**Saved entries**
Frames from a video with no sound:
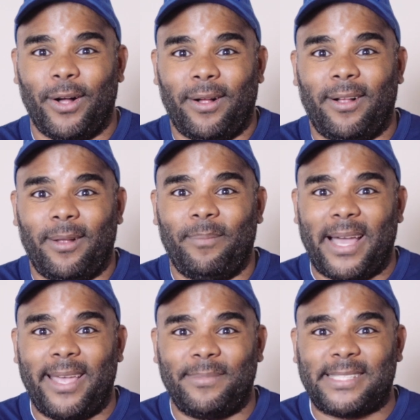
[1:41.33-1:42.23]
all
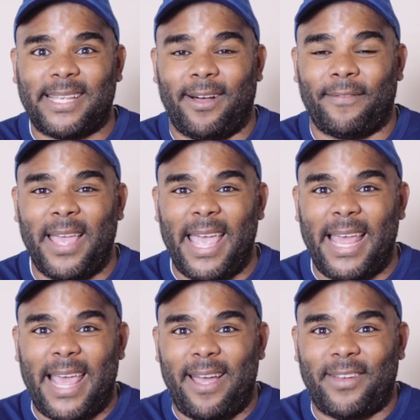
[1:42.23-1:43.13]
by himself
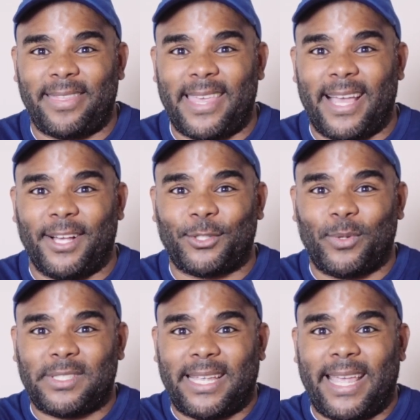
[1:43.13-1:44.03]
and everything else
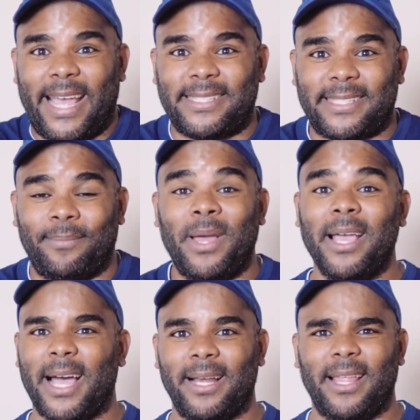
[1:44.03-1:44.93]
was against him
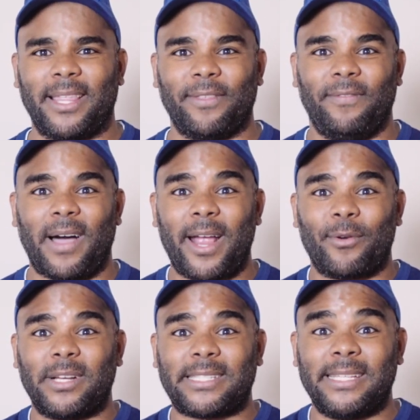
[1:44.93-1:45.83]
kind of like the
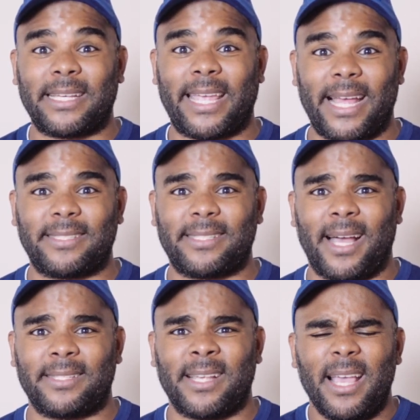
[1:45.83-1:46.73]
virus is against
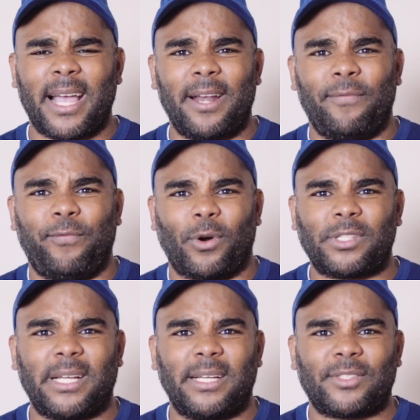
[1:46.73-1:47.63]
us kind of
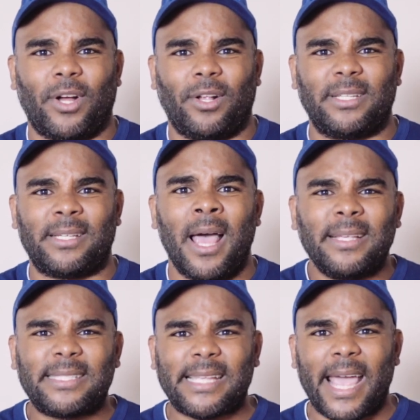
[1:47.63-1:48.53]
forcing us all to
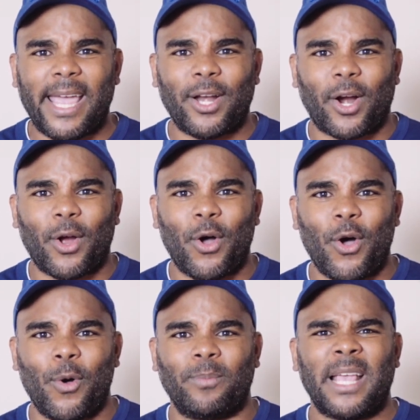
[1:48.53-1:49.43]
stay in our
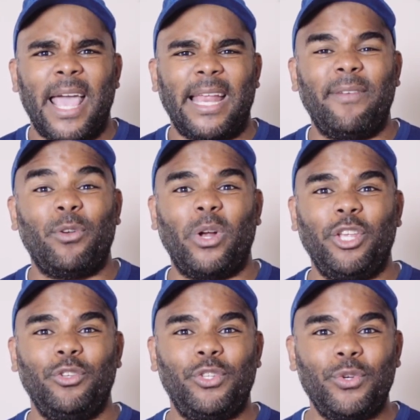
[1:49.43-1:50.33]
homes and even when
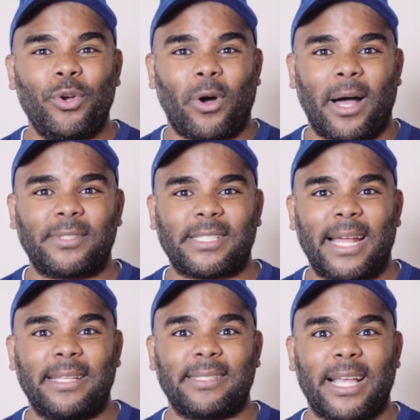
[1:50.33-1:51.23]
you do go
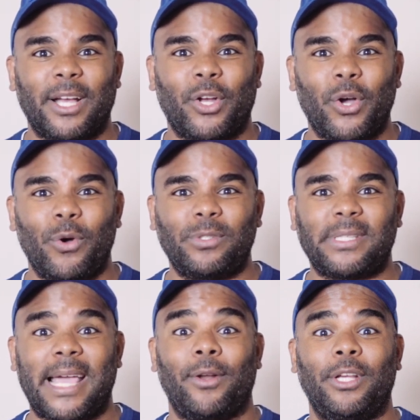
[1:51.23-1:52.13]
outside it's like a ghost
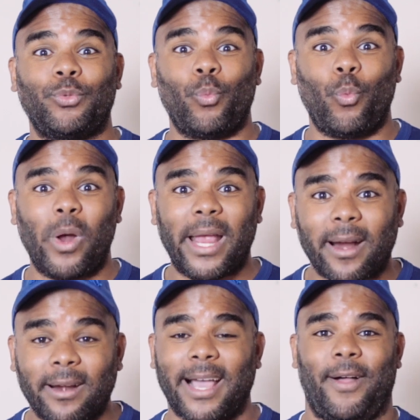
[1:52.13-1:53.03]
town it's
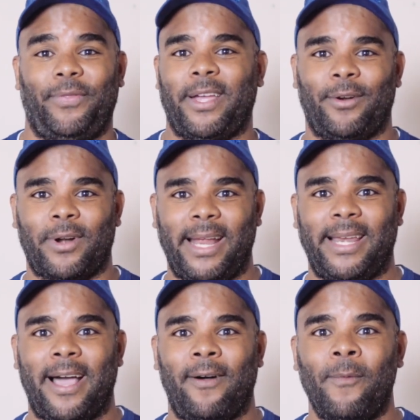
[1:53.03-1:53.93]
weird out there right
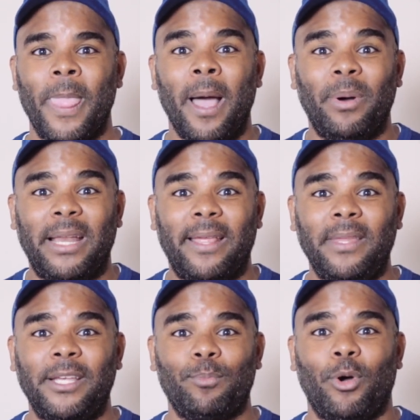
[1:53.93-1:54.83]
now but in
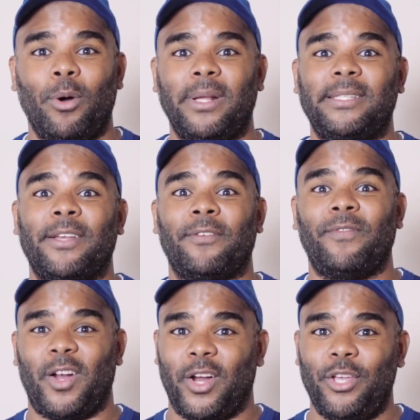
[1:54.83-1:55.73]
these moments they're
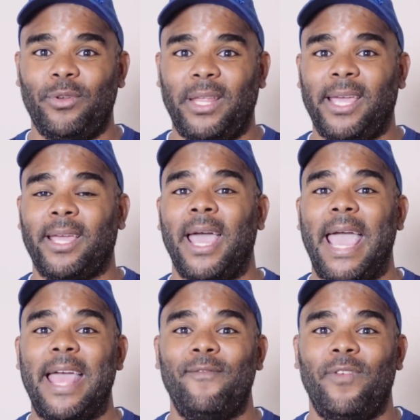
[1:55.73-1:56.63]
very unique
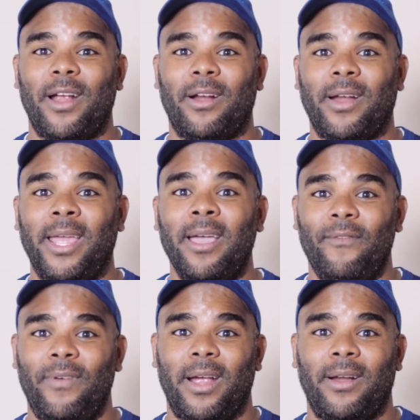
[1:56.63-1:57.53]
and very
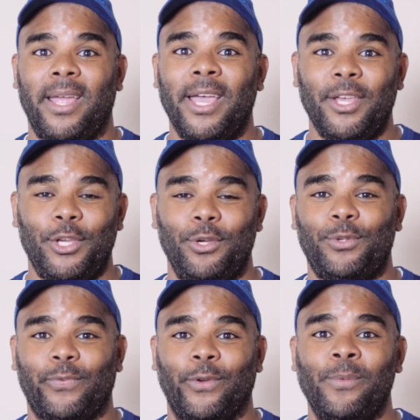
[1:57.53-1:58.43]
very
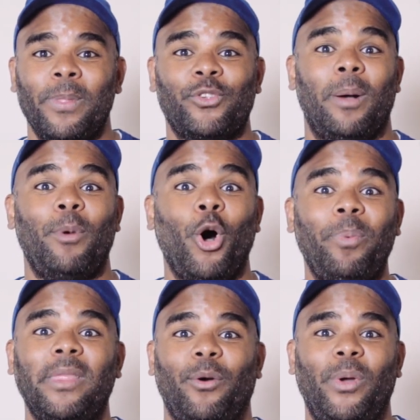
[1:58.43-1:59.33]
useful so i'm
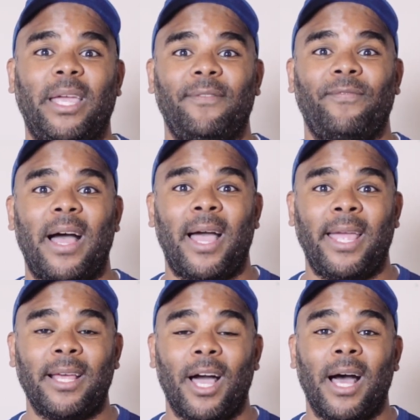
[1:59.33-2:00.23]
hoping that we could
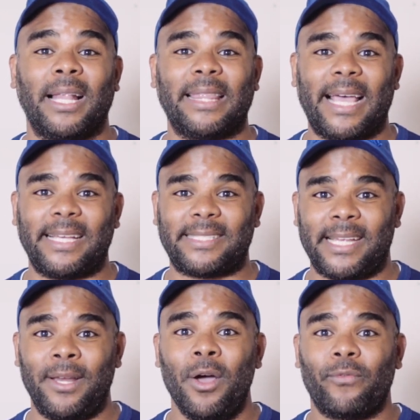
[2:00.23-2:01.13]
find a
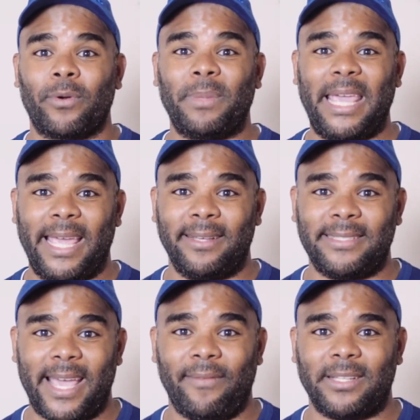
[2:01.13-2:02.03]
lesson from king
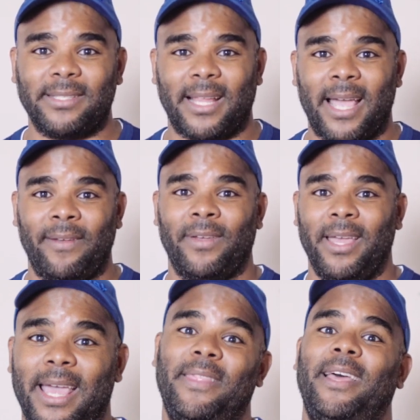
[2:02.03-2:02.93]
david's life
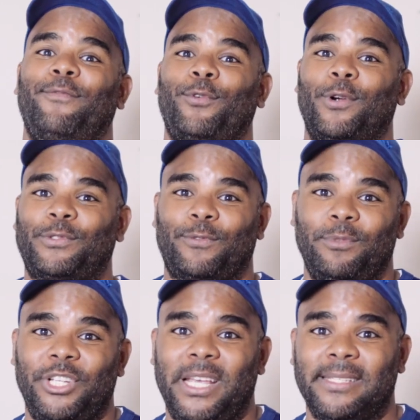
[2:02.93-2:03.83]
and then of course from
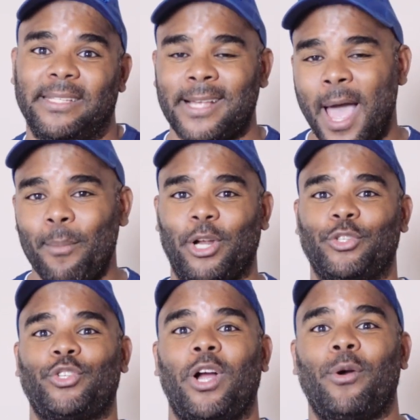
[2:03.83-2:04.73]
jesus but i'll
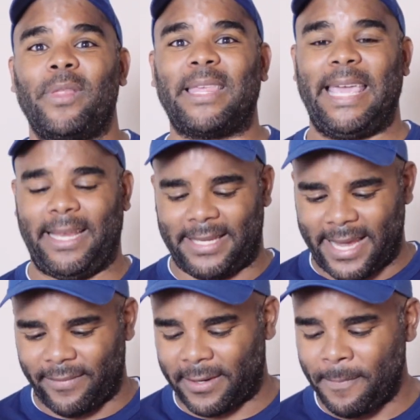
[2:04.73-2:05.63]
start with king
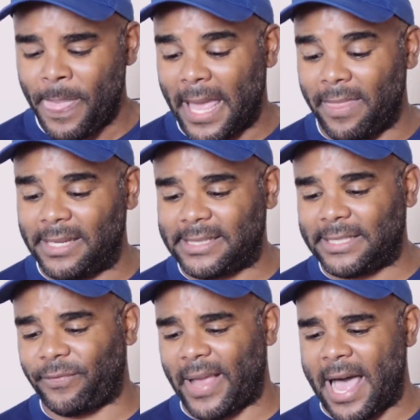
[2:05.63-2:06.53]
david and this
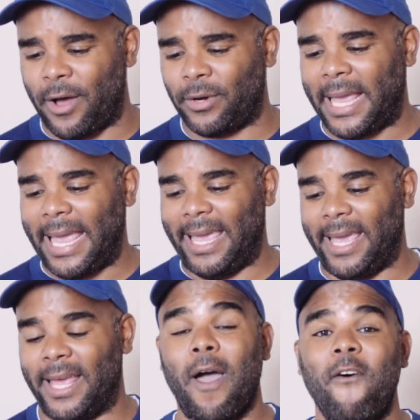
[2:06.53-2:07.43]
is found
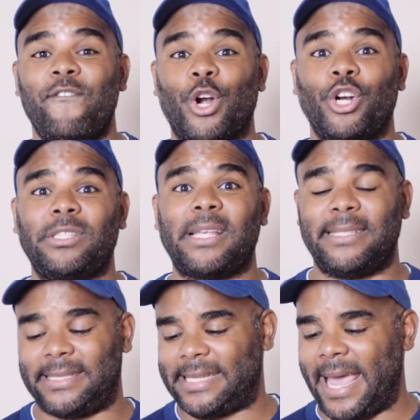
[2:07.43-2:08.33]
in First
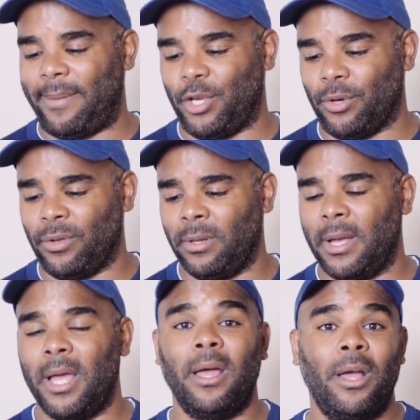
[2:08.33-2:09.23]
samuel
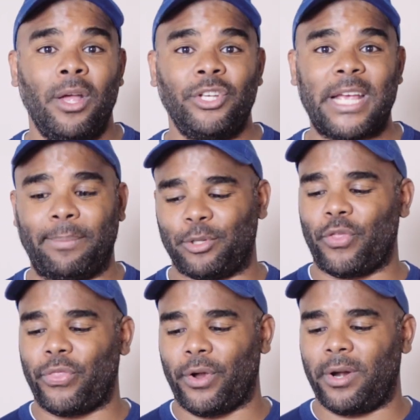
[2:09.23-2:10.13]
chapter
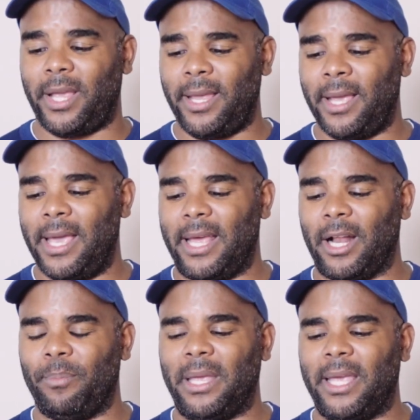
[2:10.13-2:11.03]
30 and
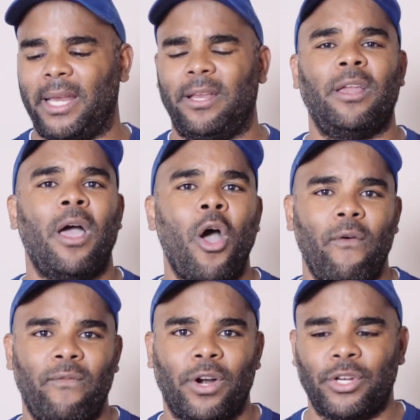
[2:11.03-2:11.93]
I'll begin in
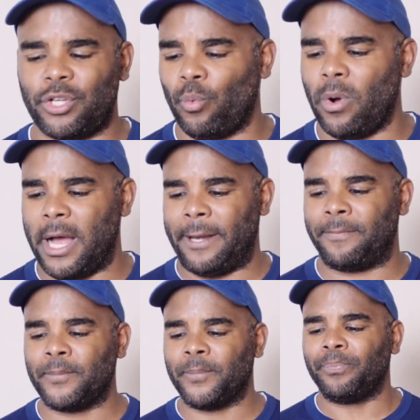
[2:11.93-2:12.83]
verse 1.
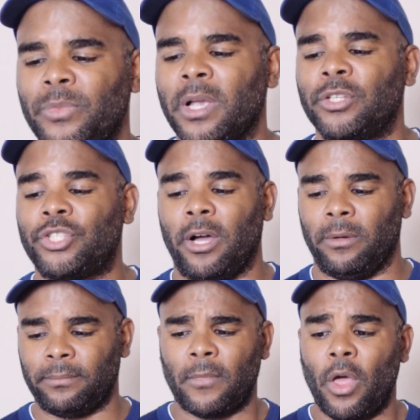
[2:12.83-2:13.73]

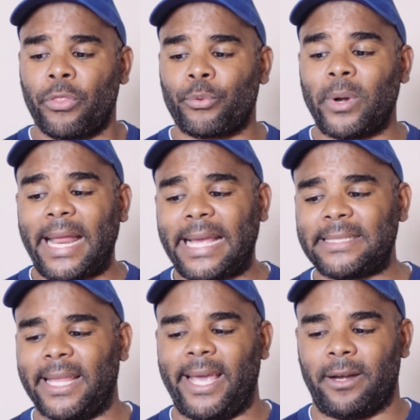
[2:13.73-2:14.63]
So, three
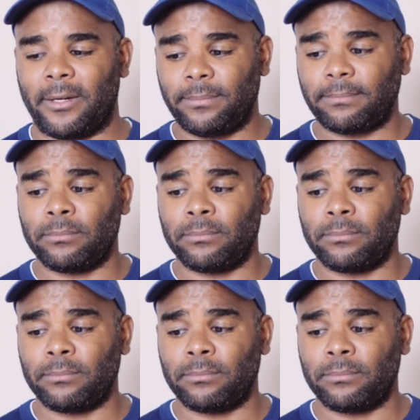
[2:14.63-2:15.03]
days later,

**TASK INSTRUCTIONS**
Return every line of the data above exactly, and omit all pictures.

**WRITTEN ANSWER**
Frames from a video with no sound:
[1:41.33-1:42.23]
all
[1:42.23-1:43.13]
by himself
[1:43.13-1:44.03]
and everything else
[1:44.03-1:44.93]
was against him
[1:44.93-1:45.83]
kind of like the
[1:45.83-1:46.73]
virus is against
[1:46.73-1:47.63]
us kind of
[1:47.63-1:48.53]
forcing us all to
[1:48.53-1:49.43]
stay in our
[1:49.43-1:50.33]
homes and even when
[1:50.33-1:51.23]
you do go
[1:51.23-1:52.13]
outside it's like a ghost
[1:52.13-1:53.03]
town it's
[1:53.03-1:53.93]
weird out there right
[1:53.93-1:54.83]
now but in
[1:54.83-1:55.73]
these moments they're
[1:55.73-1:56.63]
very unique
[1:56.63-1:57.53]
and very
[1:57.53-1:58.43]
very
[1:58.43-1:59.33]
useful so i'm
[1:59.33-2:00.23]
hoping that we could
[2:00.23-2:01.13]
find a
[2:01.13-2:02.03]
lesson from king
[2:02.03-2:02.93]
david's life
[2:02.93-2:03.83]
and then of course from
[2:03.83-2:04.73]
jesus but i'll
[2:04.73-2:05.63]
start with king
[2:05.63-2:06.53]
david and this
[2:06.53-2:07.43]
is found
[2:07.43-2:08.33]
in First
[2:08.33-2:09.23]
samuel
[2:09.23-2:10.13]
chapter
[2:10.13-2:11.03]
30 and
[2:11.03-2:11.93]
I'll begin in
[2:11.93-2:12.83]
verse 1.
[2:12.83-2:13.73]

[2:13.73-2:14.63]
So, three
[2:14.63-2:15.03]
days later,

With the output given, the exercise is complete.